The Kings have two solid options in net heading into their series with Edmonton. However, based on recent deployment, Korpisalo got to start in Game 1.

The Oilers have seen Korpisalo three times this year and have exposed him a couple different ways. The Finnish goaltender can have a tendency to get wide in his stance during rush chances or when he loses a sightline, which can hamper his mobility moving laterally. Korpisalo can also have a tendency to tuck his glove into his left hip, which can leave him vulnerable high glove side. Lateral movement is generally a strong point, but he can also start to push flat across the crease when things get scrambly, leaving open back doors.

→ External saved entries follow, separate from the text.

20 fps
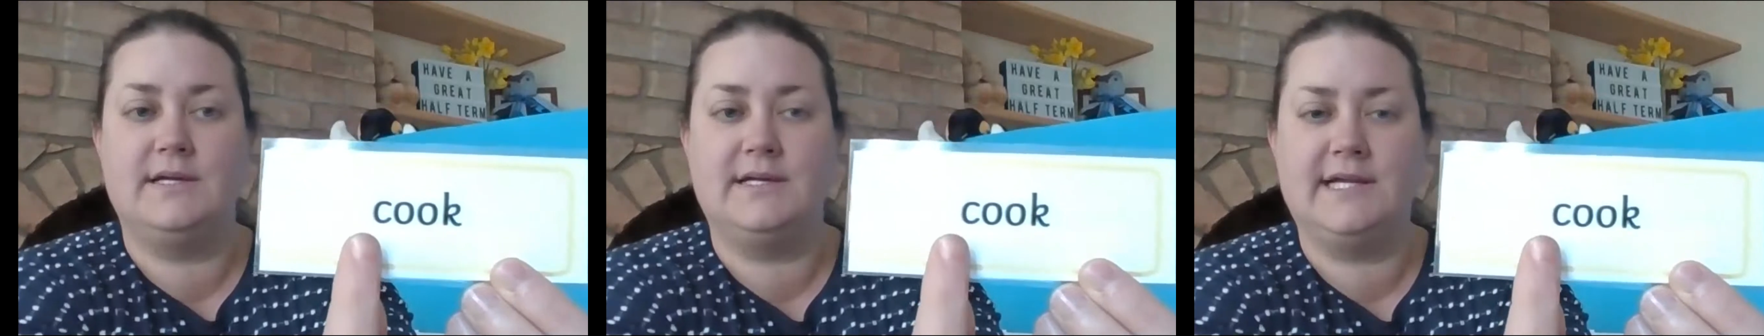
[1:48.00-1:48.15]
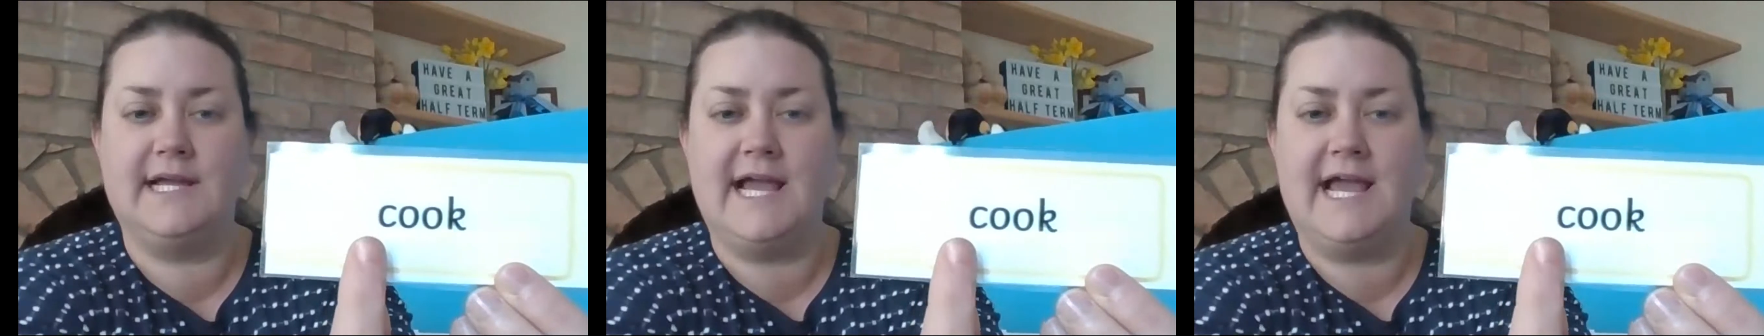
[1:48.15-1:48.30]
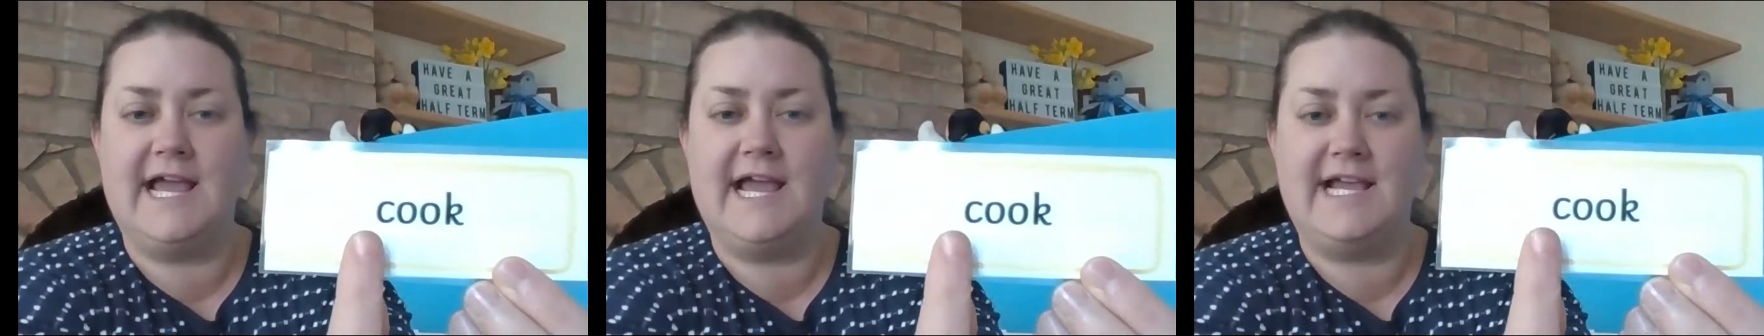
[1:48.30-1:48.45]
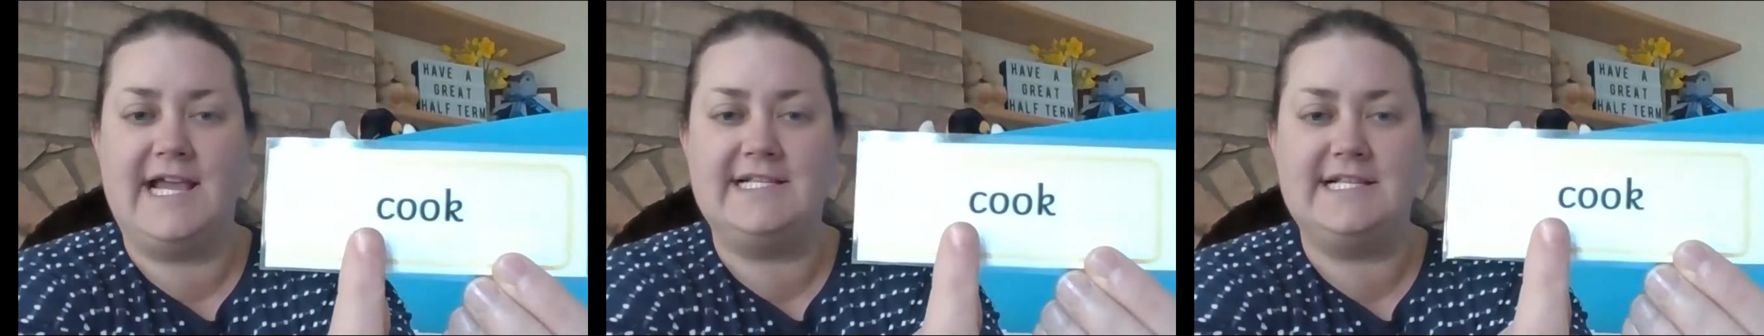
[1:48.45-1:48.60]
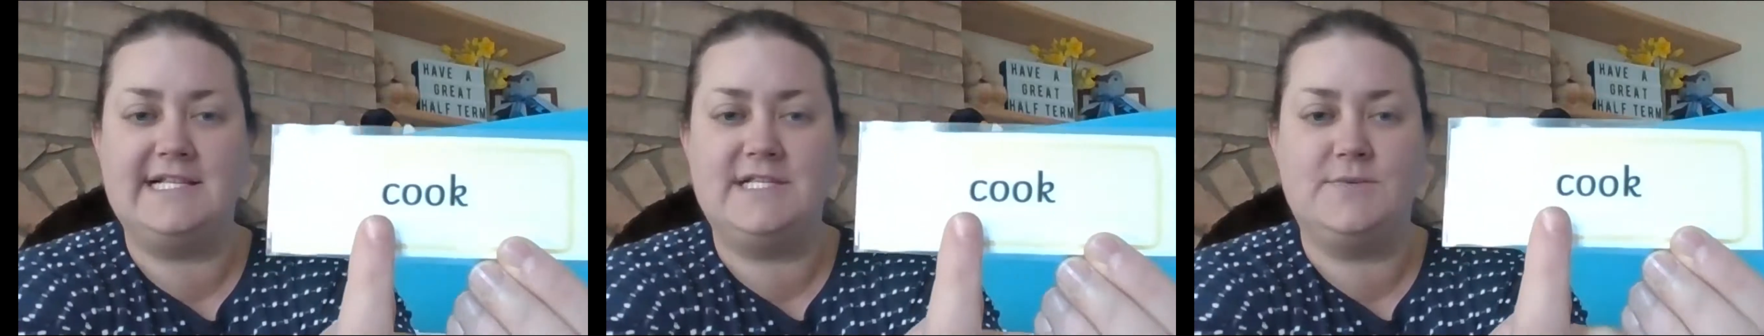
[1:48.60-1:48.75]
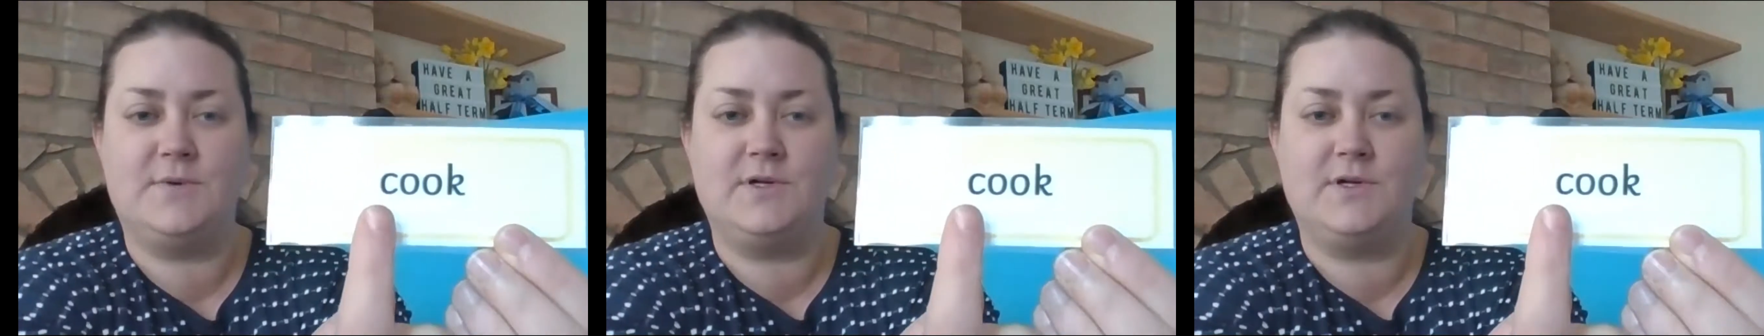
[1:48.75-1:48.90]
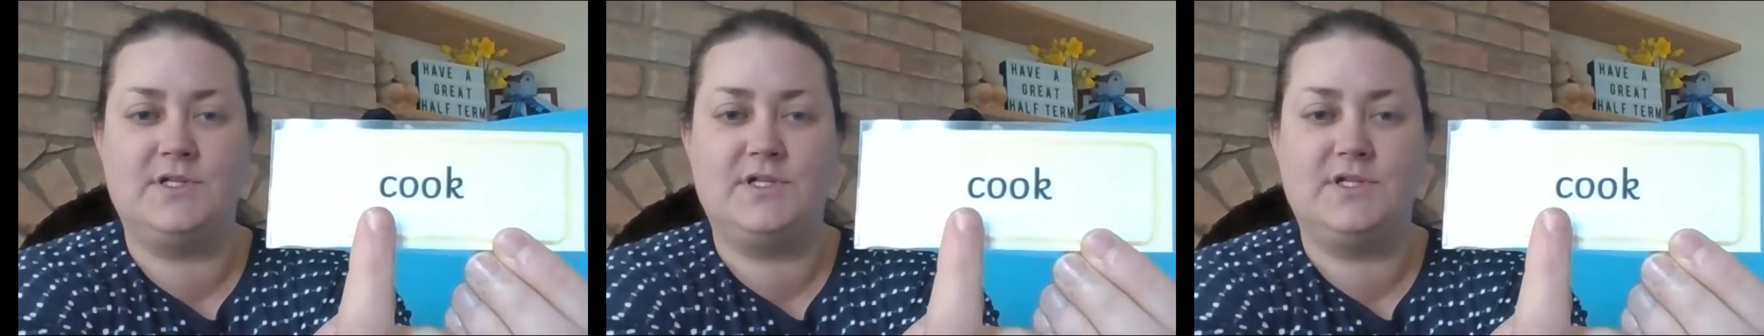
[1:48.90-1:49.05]
Okay, is
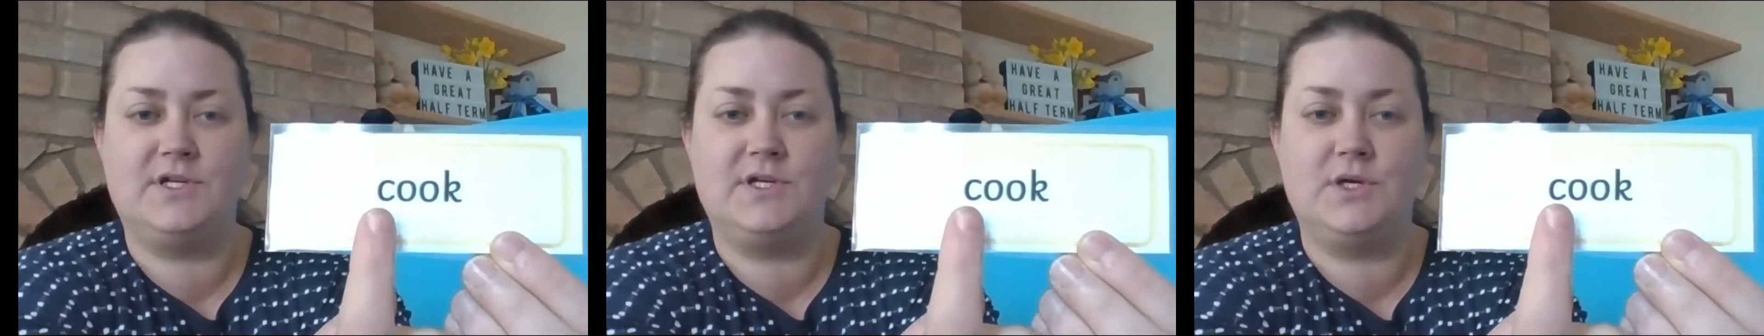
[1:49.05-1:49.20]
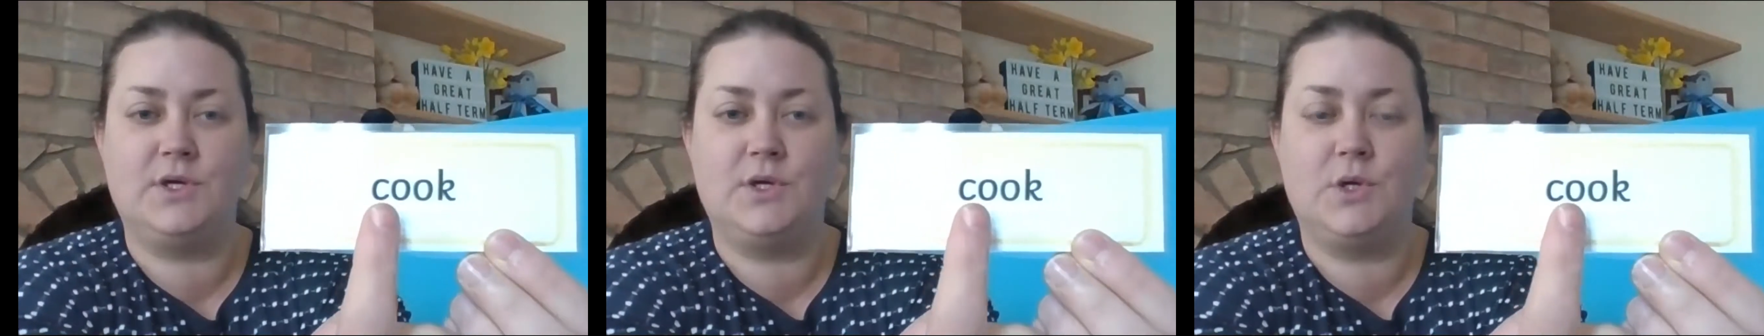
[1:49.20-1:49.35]
this one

Copley doesn’t present the same upside that Korpisalo does in net, but he does bring a steadiness to his game. The Oilers targeted Copley’s glove side in the two appearances he made against the squad which had some success, but the key to beating the American netminder will be to create dynamic plays like the Oilers have all season.

The Kings play a very passive brand of hockey, attempting to shut down their opponents offence through their forecheck. Now, they not only have their structure, but good goaltending to backstop it. The Oilers dynamic offence will be put to the test during this series, but if there’s any offensive group that will be able to break through, it’s Edmonton’s.